After World War II, savage Stalinism begun, not only in Hungary but in many other countries as well. In Budapest Socialist Realism appeared, the so-called ‘Stalin-baroque’. The cityscape has changed thoroughly, the National Theatre was demolished, and a remarkable housing program (20 years) was launched in the outer districts. In the capital, shops with simple windows were waiting for the customers, all of them were owned by the state. Although there were many goods in short supply, the trade was continuous. At the Hungarian Revolution of 1956, 23rd October, the center was Budapest. The second half of the 1960’s meant finishing the reconstruction after the war’s damages. The bridges had been rebuilt; the last one, Elizabeth bridge in 1964.
Films of the 1960’s
Hungarian film industry of the sixties could be characterized by conveying passive and active resistance, and it was obsessed with an idea of the power relations and ideologies. A bizarre symbiosis can be observed in films that were based on political crosstalks and symbols, which meant the connection between the public and foulmouthed artists with self-cenzorship, against the boastful state. The most important directors of the era were Miklós Jancsó, István Szabó, Károly Makk – all of them have world fame, their films have been well-known in many European countries.
The happiest shed
After the retaliation, following the Hungarian Revolution of 1956, the lifestyle of Hungarian society had radically transformed. The number of tourists traveling abroad had increased, more and more cars came into the country. In 1970, the first sector of the east-west subway line became ready for using, and in 1976, the first sector of the north-south line was launched. Hungary became the “happiest shed” among the socialist countries. The explanation of it could be that from political point of view, uncertainty could be felt from the communist leadership; ‘whoever is not against us is for us’ claimed by Janos Kadar.

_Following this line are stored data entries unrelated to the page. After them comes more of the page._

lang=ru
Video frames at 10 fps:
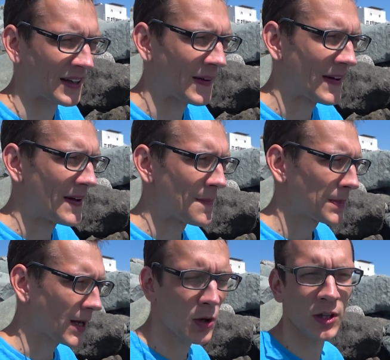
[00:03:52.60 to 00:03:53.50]
э,
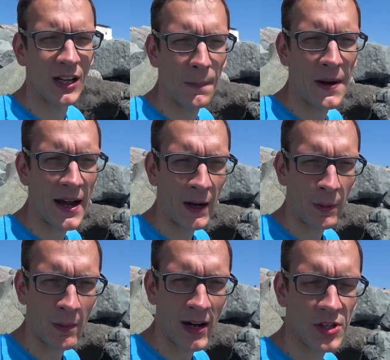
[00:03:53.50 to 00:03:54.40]
какой-то напряг,
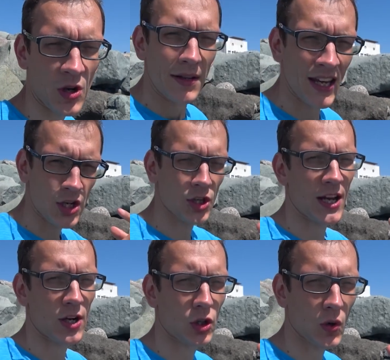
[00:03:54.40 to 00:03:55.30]
понимаете? Я
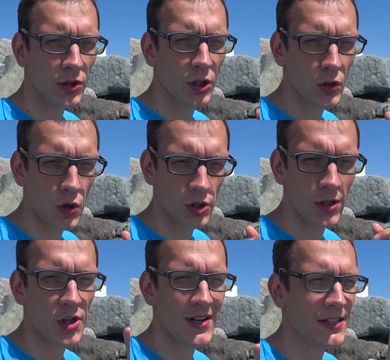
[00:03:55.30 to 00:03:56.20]
считаю, что отдых должен
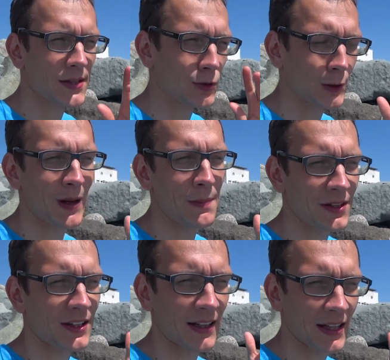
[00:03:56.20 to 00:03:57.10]
начинаться в тот
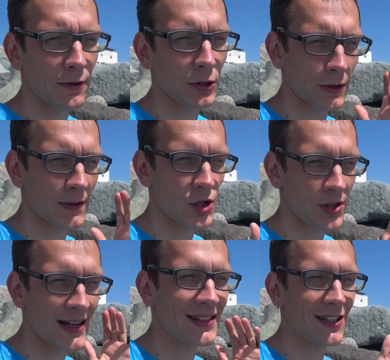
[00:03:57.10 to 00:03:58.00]
момент, когда вот он
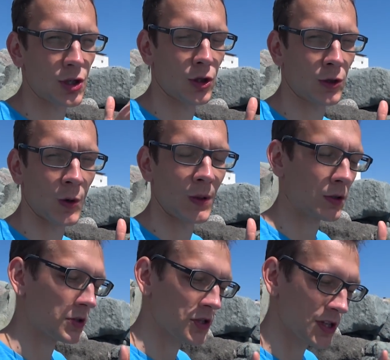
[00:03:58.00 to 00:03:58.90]
начинается еще дома.
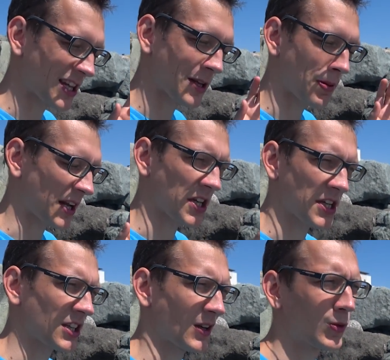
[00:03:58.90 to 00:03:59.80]
То есть не надо брать
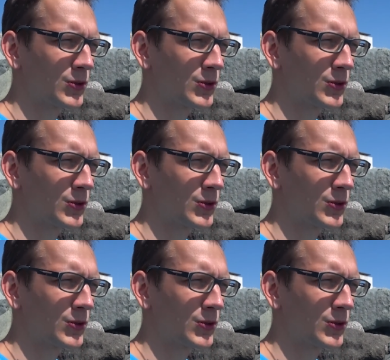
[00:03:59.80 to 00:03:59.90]
какие-то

End of Communism in Hungary
In the 20th century Hungarian history, the 1989-90’s turning point was similar to the 1918-19’s (post-dualism, Hungarian Republic and Horty-era) and the 1944-48’s ones. All the three turns can be characterized by totally changing the system of domination: institutes, existing for many decades, institutions and regulations, both written and unwritten norms, habits had disappeared. With a series of political reforms, the dictatorial one-party system changed to multi-party parliamentary democracy, and many cardinal changes happened with the economy and society as well. With the transition into capitalism – based on the primary state ownership over private properties – had been replaced. However, the penetration of market relations and the economic crisis, after some political changes, eventuated many significant changes in the population’s income brackets and in the evolution of income inequality as well.
After the end of Communism, infrastructure developments began in Budapest, included the Nagykörút, the Kisföldalatti, the Lágymányosi bridge, the Millenáris or the Infopark. The Palace of Arts recovered, the new National Theatre, the Eiffel Square and the Corvin quarter as well. In 2007, after decades began the construction of the 4th metro line.